05 novembre 2025

≡ Exorcisme Et Guérison…

À travers ces interprétations, un point commun subsiste : abracadabra est un mot apotropaïque, c’est-à-dire destiné à conjurer le mal. — Francesco Bini — Wikimedia Commons



♓️ Aux Origines De L’étrange Formule Magique « Abracadabra »



Bien avant de se retrouver dans les spectacles de magie, « Abracadabra » était une formule protectrice utilisée comme amulette. Née dans la magie gréco-égyptienne, elle liait le mot écrit au corps malade, le visible à l’invisible.



Il suffit d’entendre Abracadabra pour imaginer une baguette qui s’agite, une colombe qui s’envole ou un lapin surgissant d’un chapeau. Mais avant de devenir ce gimmick un peu kitsch, symbole universel des spectacles de magie, la formule s’inscrivait dans une histoire bien plus ancienne et mystérieuse. Derrière ses syllabes enfantines se dissimule un passé ésotérique, entre remède médicinal et rituel et de protection contre le mal, résume un article du National Geographic.


Les premières traces écrites d’Abracadabra remontent au II siècle après J.-C. Dans son ouvrage Liber Medicinalis, le savant romain Quintus Serenus Sammonicus recommande d’inscrire le mot sur un morceau de parchemin, en forme de triangle inversé, pour soigner la fièvre. Chaque ligne ôte une lettre du mot, jusqu’à la disparition complète — métaphore visuelle d’une fièvre censée s’éteindre progressivement.


Serenus Sammonicus n’était pas un guérisseur amateur ni un charlatan : il faisait partie de l’élite intellectuelle de Rome, précepteur des enfants de l’empereur Septime Sévère. Son prestige contribua à populariser cette formule magique à travers l’Empire, qui en fit une amulette protectrice aussi bien qu’un remède.


Cette étrange disposition triangulaire n’était pas un hasard.

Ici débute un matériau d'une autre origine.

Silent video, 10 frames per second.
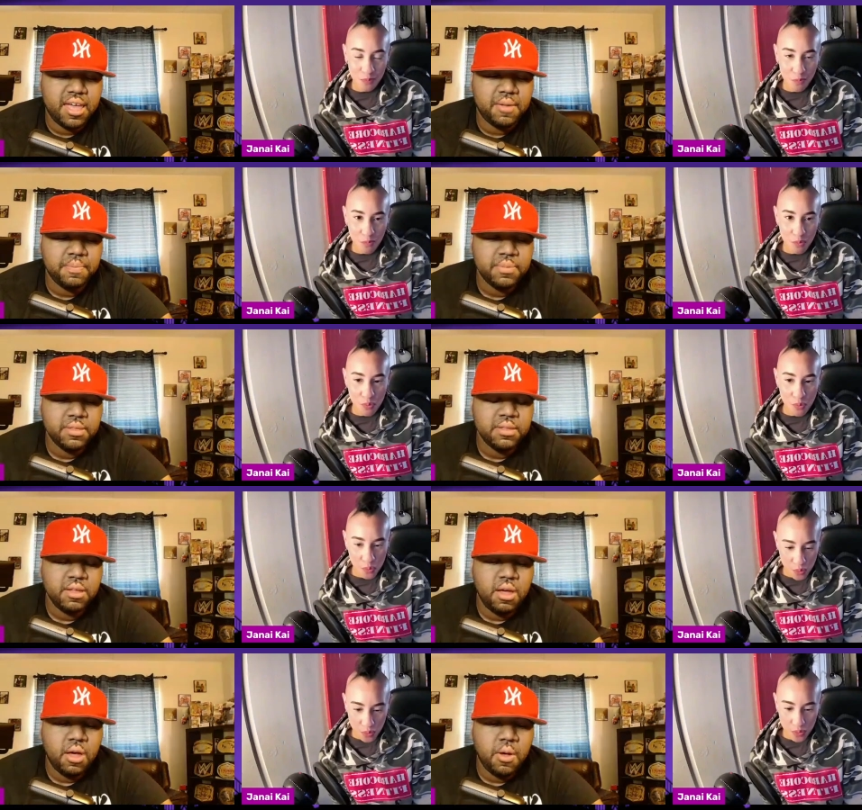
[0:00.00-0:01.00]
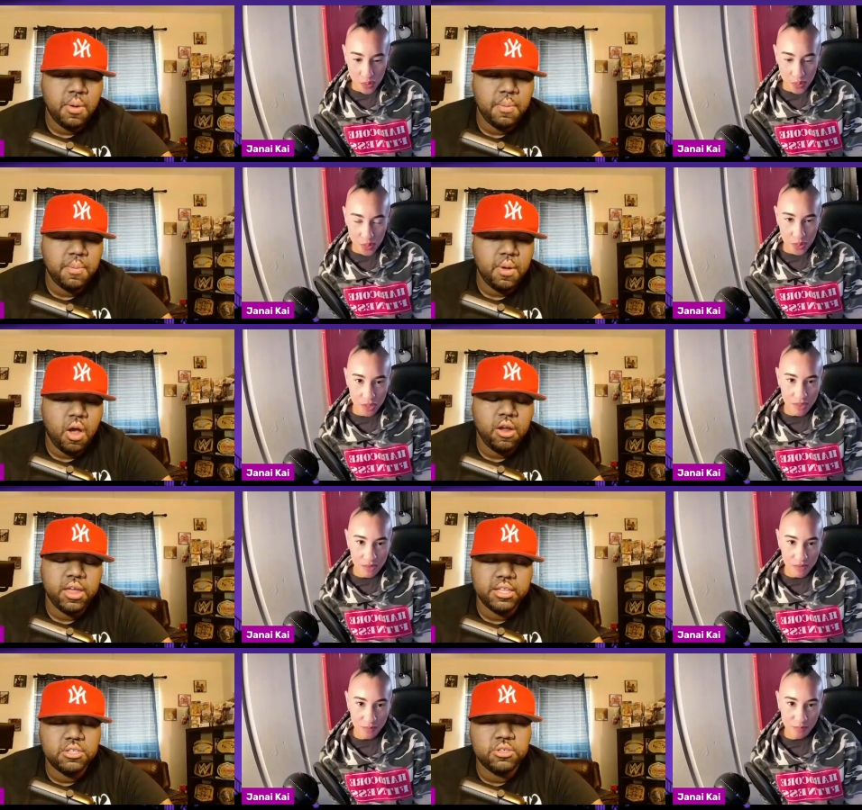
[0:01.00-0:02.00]
Speaker 1: that um are
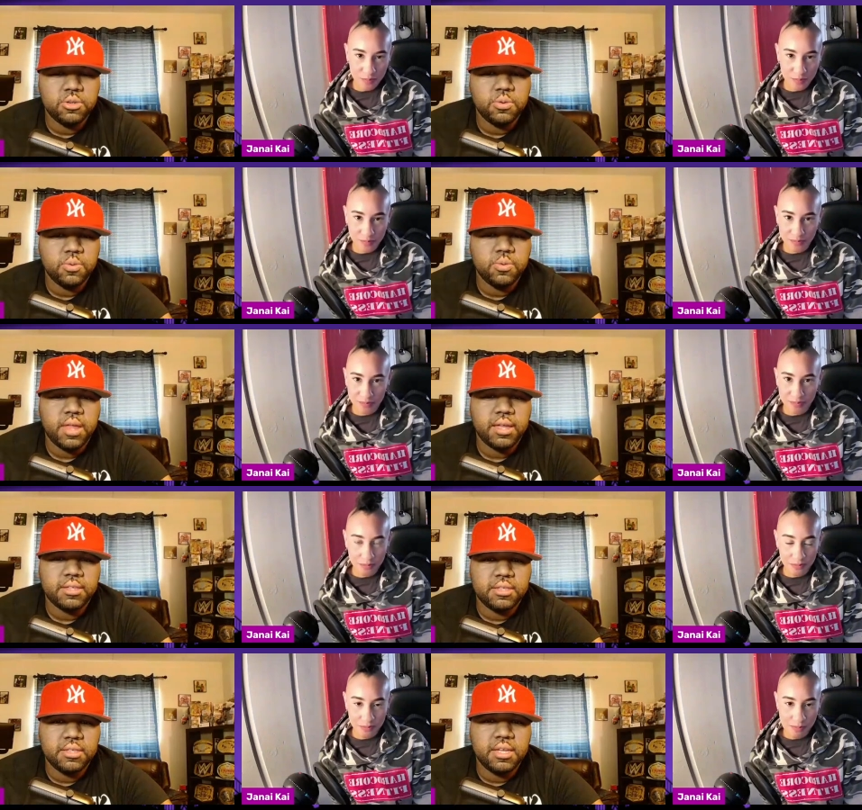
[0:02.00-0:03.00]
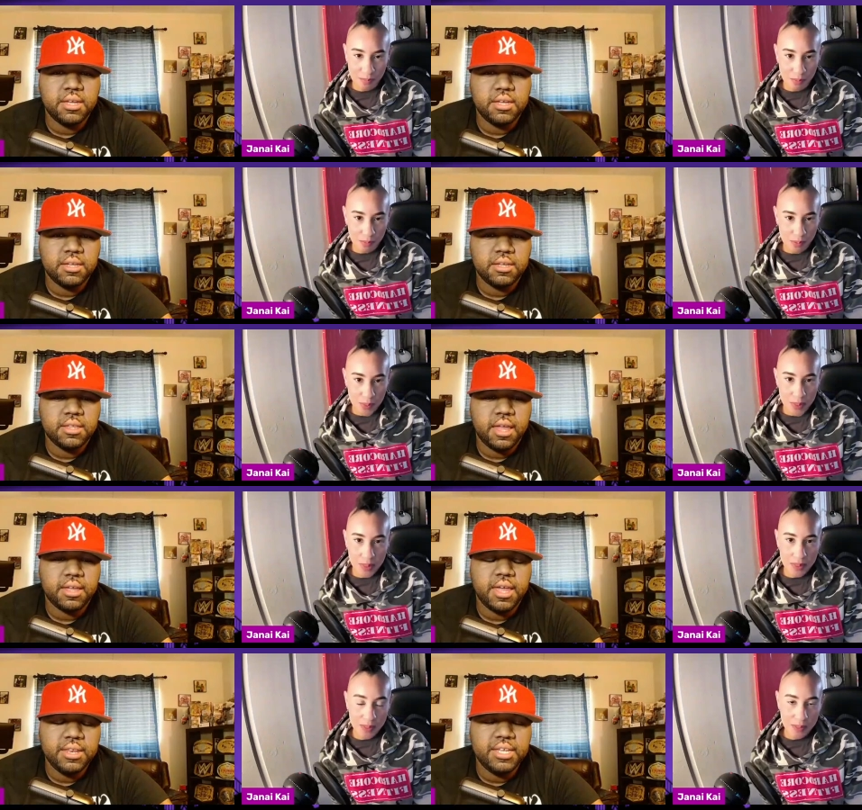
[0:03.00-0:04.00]
into like the
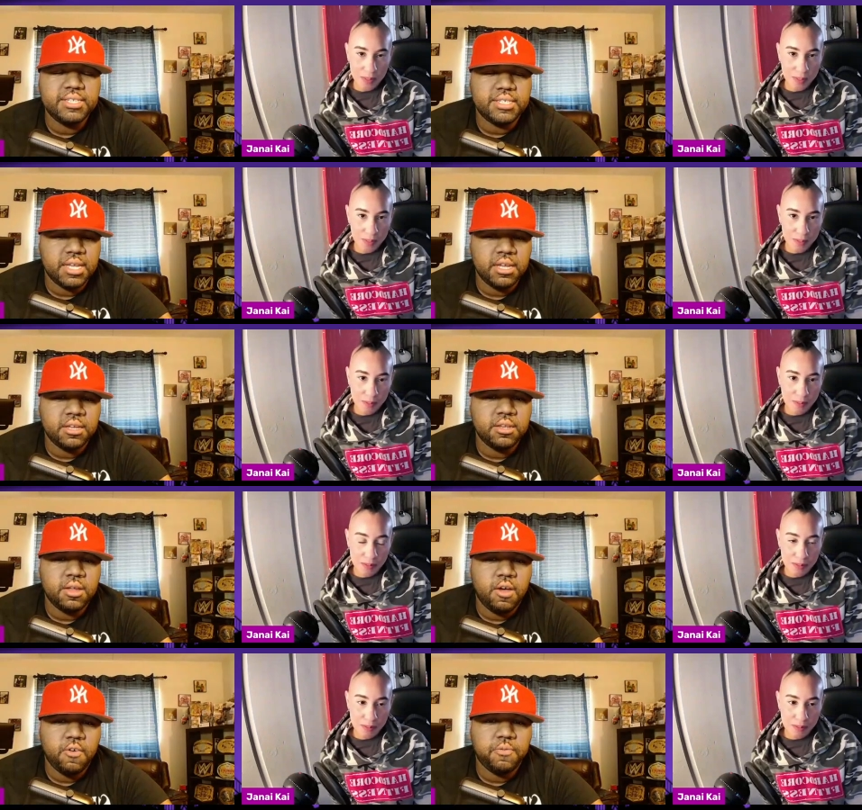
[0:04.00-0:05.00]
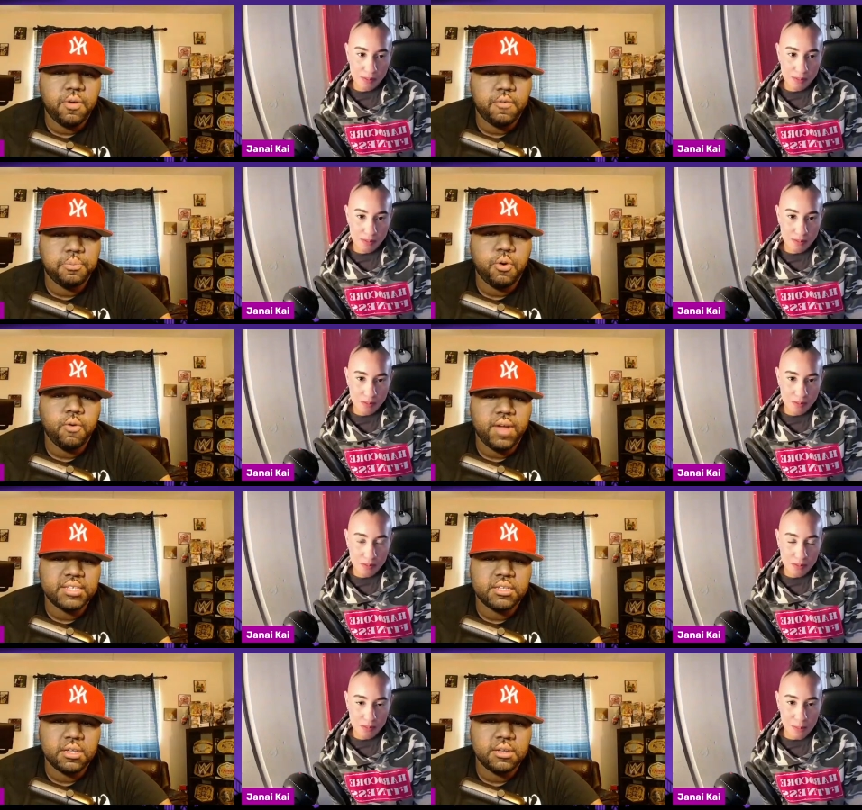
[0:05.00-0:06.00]
like indie scene of of pro
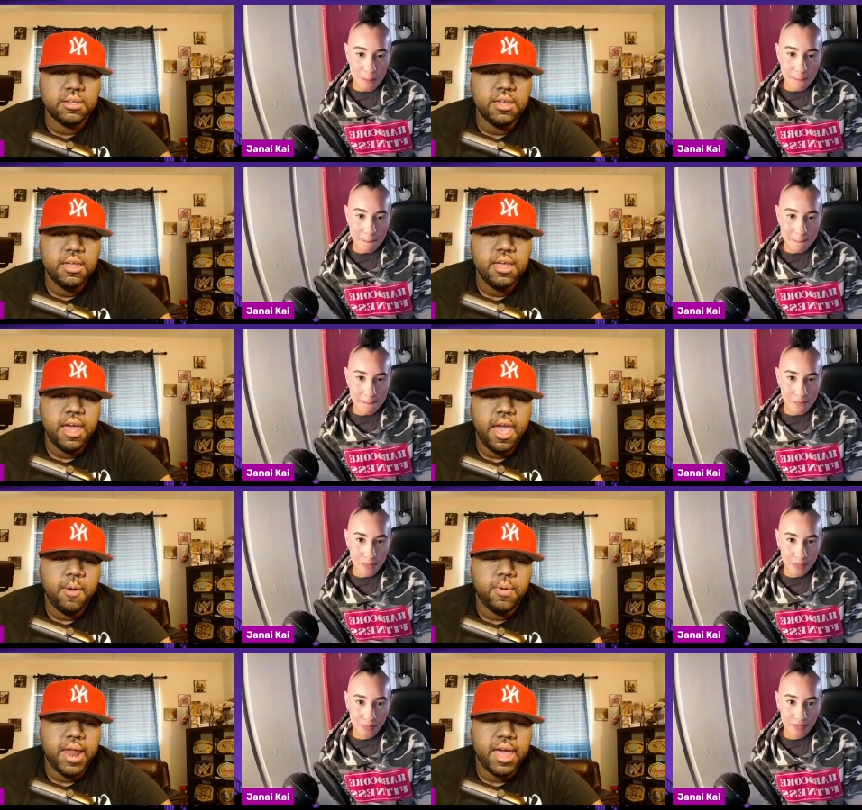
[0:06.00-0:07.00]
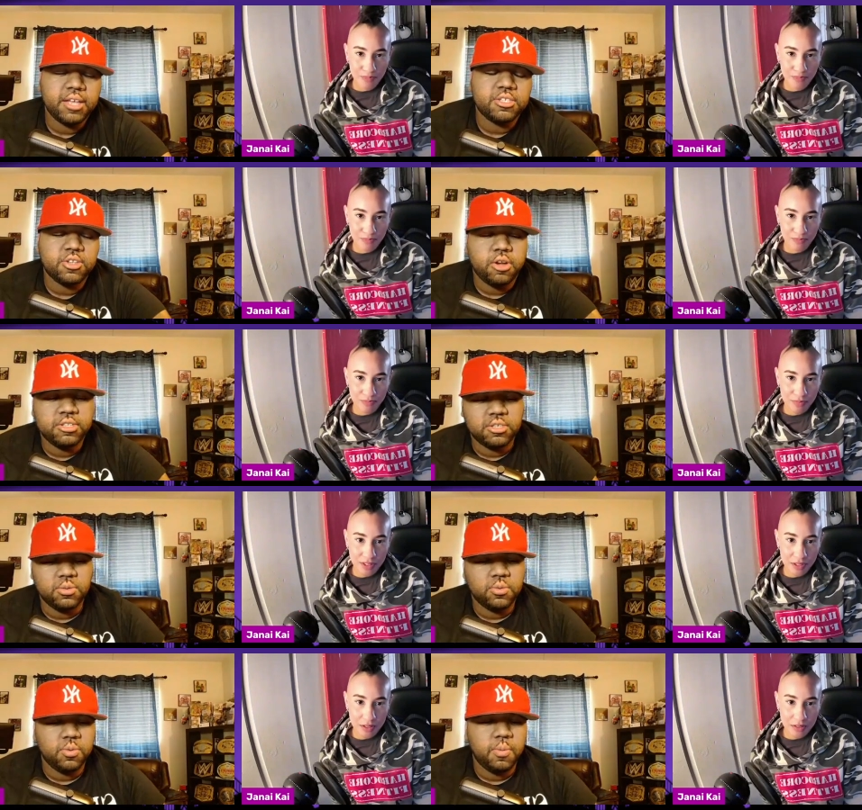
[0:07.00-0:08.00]
wrestling and when i start
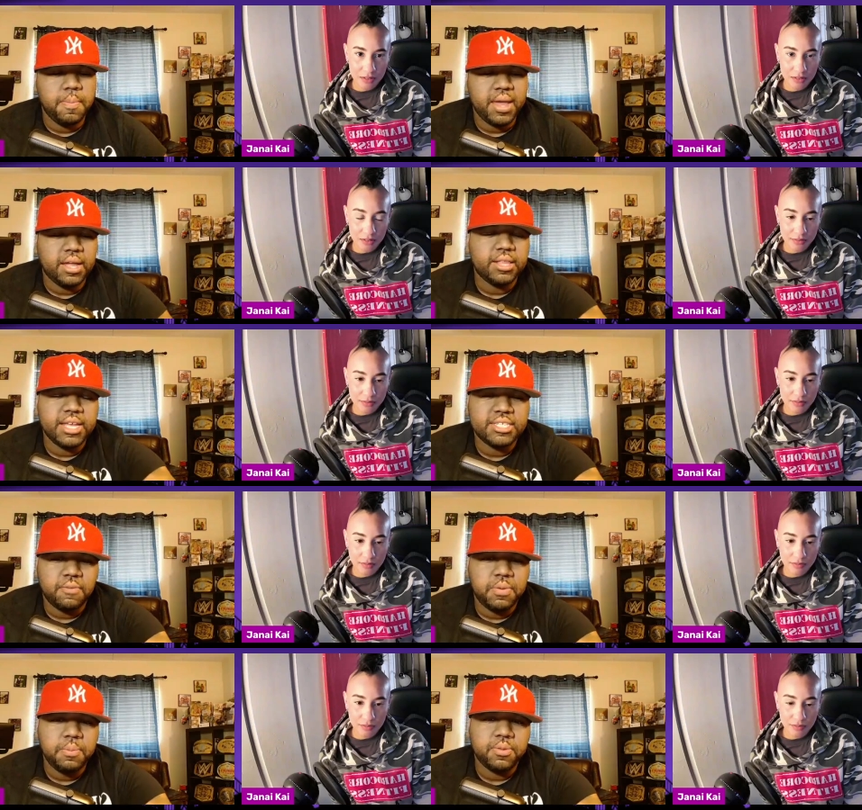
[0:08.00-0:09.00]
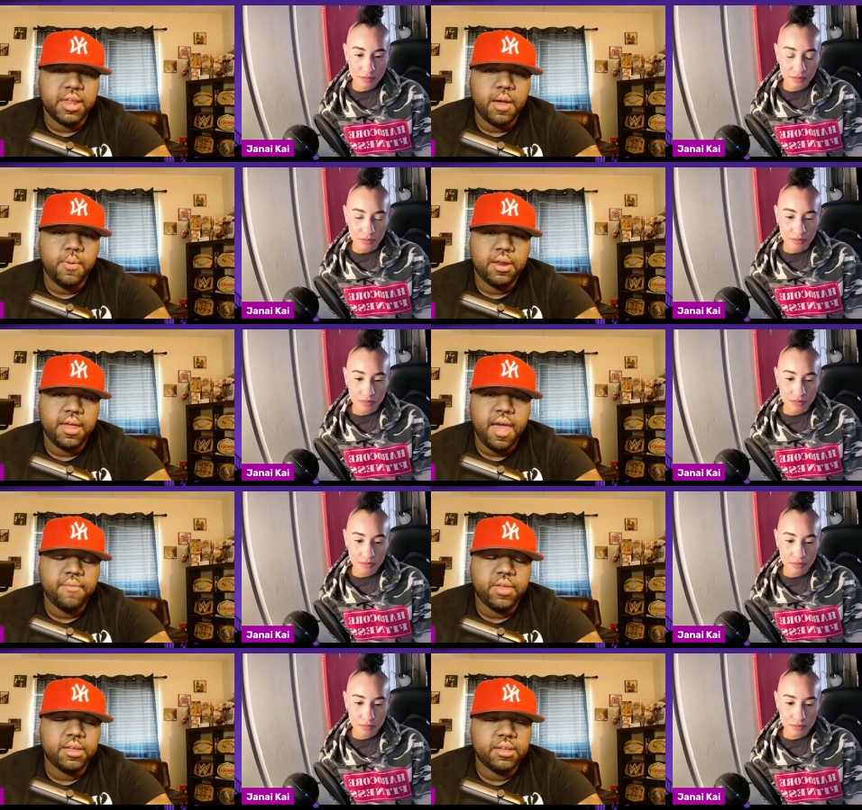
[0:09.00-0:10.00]
to make a list of people that i want to
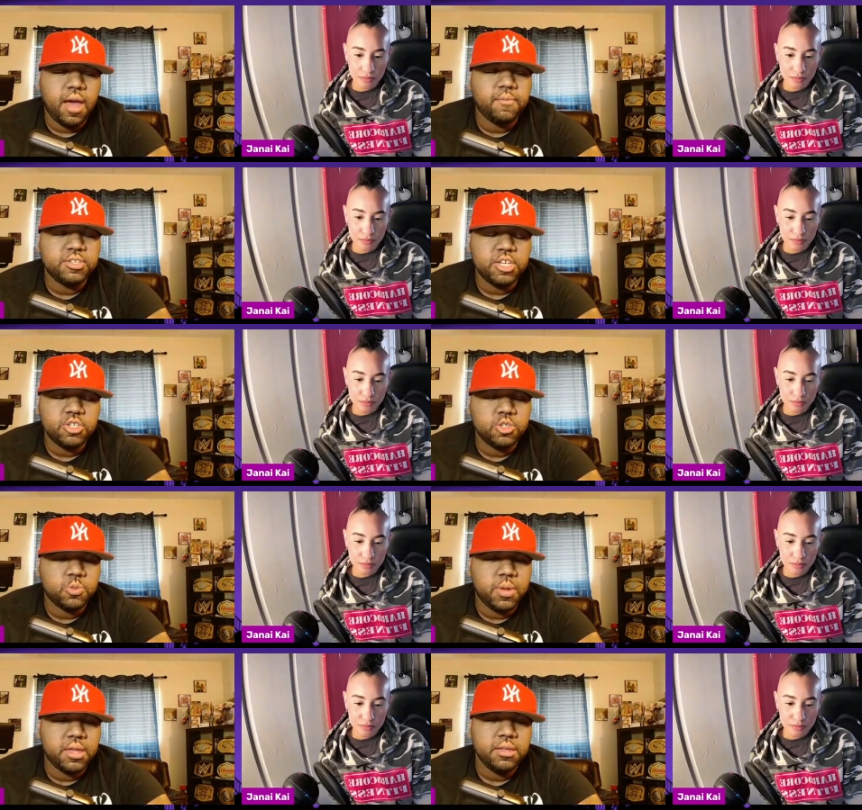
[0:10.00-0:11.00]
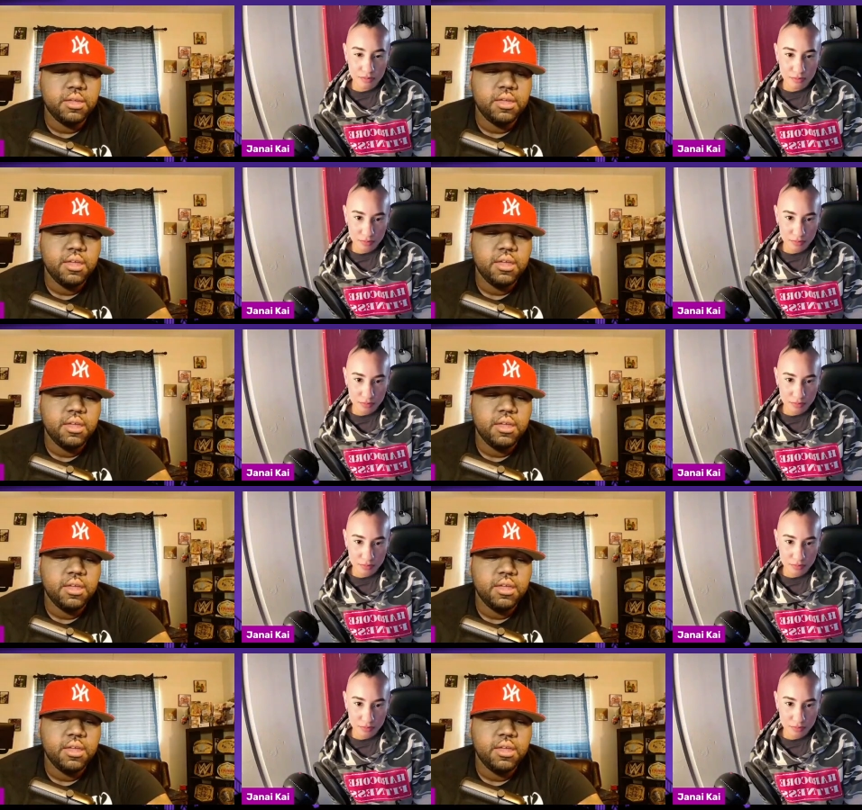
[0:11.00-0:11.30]
have like conversations with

Dans la tradition magique gréco-égyptienne, écrire un mot de manière décroissante imitait l’affaiblissement d’un esprit malveillant ou d’un mal physique. Le triangle devenait alors une forme protectrice. Certains papyrus grecs et coptes du III au VI siècle confirment que la méthode fut largement répandue.


Mais que signifiait exactement Abracadabra ? Les hypothèses abondent. Pour certains linguistes, le mot vient de l’hébreu ebra k'dabri, signifiant « je crée quand je parle ». D’autres y voient une racine araméenne, avra gavra, que l’on pourrait traduire par « je créerai l’homme », écho au récit biblique de la Création. Une autre lecture, avancée par l’historien médiéviste Don Skemer, y décèle l’expression hébraïque ha brachah dabarah, « nom du béni », un nom divin censé apporter guérison et protection.


Un symbole mystique puissant


À travers ces interprétations, un point commun subsiste : Abracadabra est un mot apotropaïque, c’est-à-dire destiné à conjurer le mal. Pour les sociétés anciennes où la maladie était souvent associée à un esprit malfaisant, il agissait comme une barrière linguistique entre le corps humain et le monde invisible.


Le mot a conservé longtemps sa réputation de remède. Des manuscrits médiévaux attestent de son usage dans des amulettes contre la fièvre. Au XVII siècle, l’écrivain anglais Daniel Defoe rapporte, dans Journal of the Plague Year, que les Londoniens inscrivaient encore Abracadabra sur des talismans censés repousser la peste, au même titre que les signes du zodiaque ou les symboles chrétiens.


À partir du XIX siècle, la formule quitte le domaine médical pour rejoindre celui de la scène. Le dramaturge britannique William Thomas Moncrieff l’introduit dans une pièce en 1811, associant pour la première fois la parole magique au monde de la prestidigitation. Au XX siècle, le mot ressurgit dans un contexte plus ésotérique : le magicien et occultiste Aleister Crowley y voit un symbole mystique d’une « nouvelle ère humaine », transformé en abrahadabra selon les principes de la cabale hermétique.


Reste une part d’ambiguïté qui continue d’envoûter, car personne ne sait véritablement ce que veut dire Abracadabra. Et c’est peut-être là que réside sa force, explique l’historienne Elyse Graham. Le mystère lui-même agit comme une incantation« Un mot magique tire son pouvoir de l’ignorance de ceux qui l’entendent. Plus il est opaque, plus il est fascinant. »


Chaque fois qu’un illusionniste lance un Abracadabra sur scène, il fait revivre des siècles de croyances, de peurs, et d’incantations occultes. Le mot, jadis murmuré à l’intention des dieux de Rome et d’Orient, conserve, en creux, encore un peu de son pouvoir magique.